On Australia Day 1999, South Australia woke up to find 2100 new members had joined the Labor Party, almost doubling its size.

Ralph Clarke — then a state MP — found 200 of those new members had landed in his local branch. But when he sent out welcome letters and began door knocking, he discovered that most had no idea they had joined up.

One or two of those new party members were so angry their names had been used that they pursued it with ALP headquarters only to discover that their signatures had also been forged. The ALP refused to hold an inquiry, so Clarke took action against his own party in the Supreme Court.

The case revealed that all 2100 new members had had their fees paid with just six cheques. But having already spent $86,000 on legal fees, Clarke was unable to force the ALP to determine just who had signed them.

“The Right and the Left were both doing it,” Clarke recently told The Power Index. “Each faction had a slush fund to sign people up and pay their fees. It was all about getting more delegates so they could control pre-selections.”

Why stack branches?

Australia’s major political parties choose their candidates at local level — or are at least supposed to — which means it’s the local party members that decide who’s going to represent them. The factions use branch stacking to get their own candidates pre-selected instead.

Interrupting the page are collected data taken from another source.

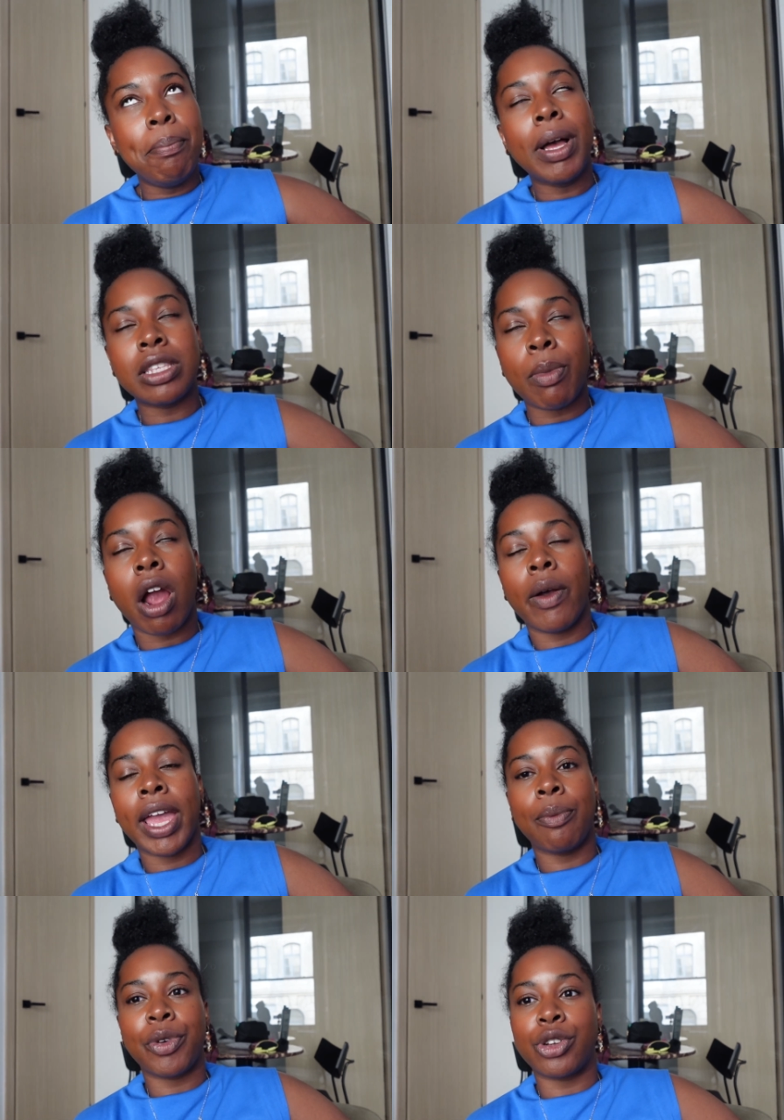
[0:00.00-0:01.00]
But tomorrow I
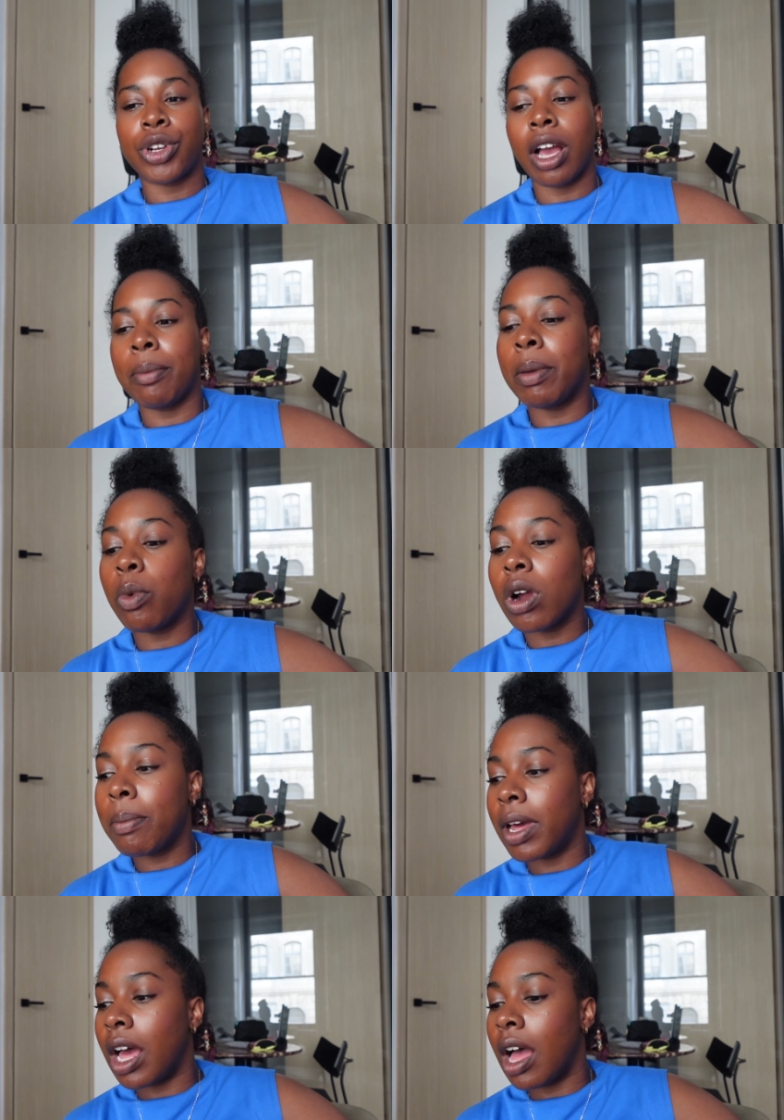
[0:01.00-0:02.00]
am venturing out a bit more.
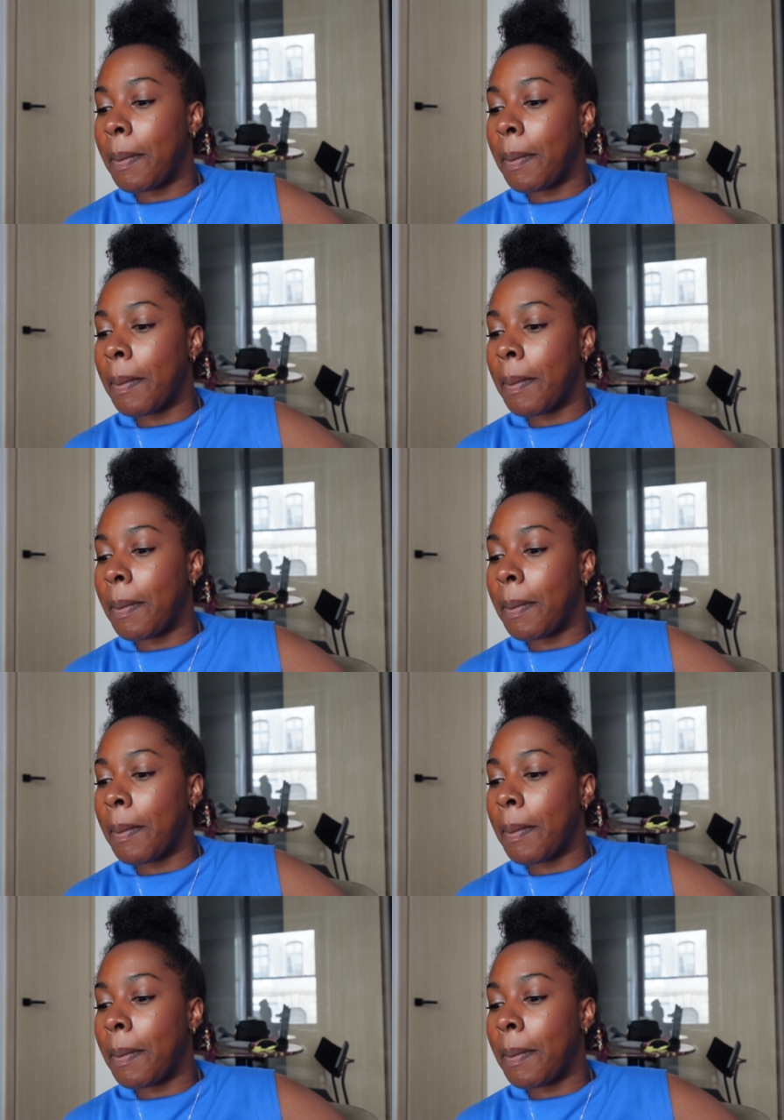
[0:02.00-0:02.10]
But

Sometimes, as in South Australia, the new “members” don’t even know their names are being used. Sometimes they’re dead and their names have been taken from gravestones. In Queensland in the 1990s, one organiser from the AWU faction signed up customers at his petrol station. At other times, people have been persuaded to sign up on the promise of a job for family members.

Often, the new members come en masse from the same religious or ethnic group. Vietnamese, Lebanese, Greeks, Taiwanese and Croatians have all starred in famous stacks around the country. But they say the Irish Catholics started it back in the home country.

How it works

All you need is a pen, a bus and plenty of cash. Oh yes, and mates galore.

To get a vote in a Labor Party pre-selection ballot in NSW you need to be a card-carrying party member, to belong to a branch and to attend two branch meetings a year.

So branch stackers get hundreds of forms signed, deliver them to Labor Party headquarters with money for the membership fees, then hire a bus to take the new “members” to the local branch meeting to sign on. Four months later they bring the bus back again to sign on a second time, and for a third time later in the year to complete their qualification.

“It’s not hard to get people to join,” one veteran of the trade told The Power Index.

But what generally happens next is your rivals fight back with a counter stack. And that’s when it becomes really interesting.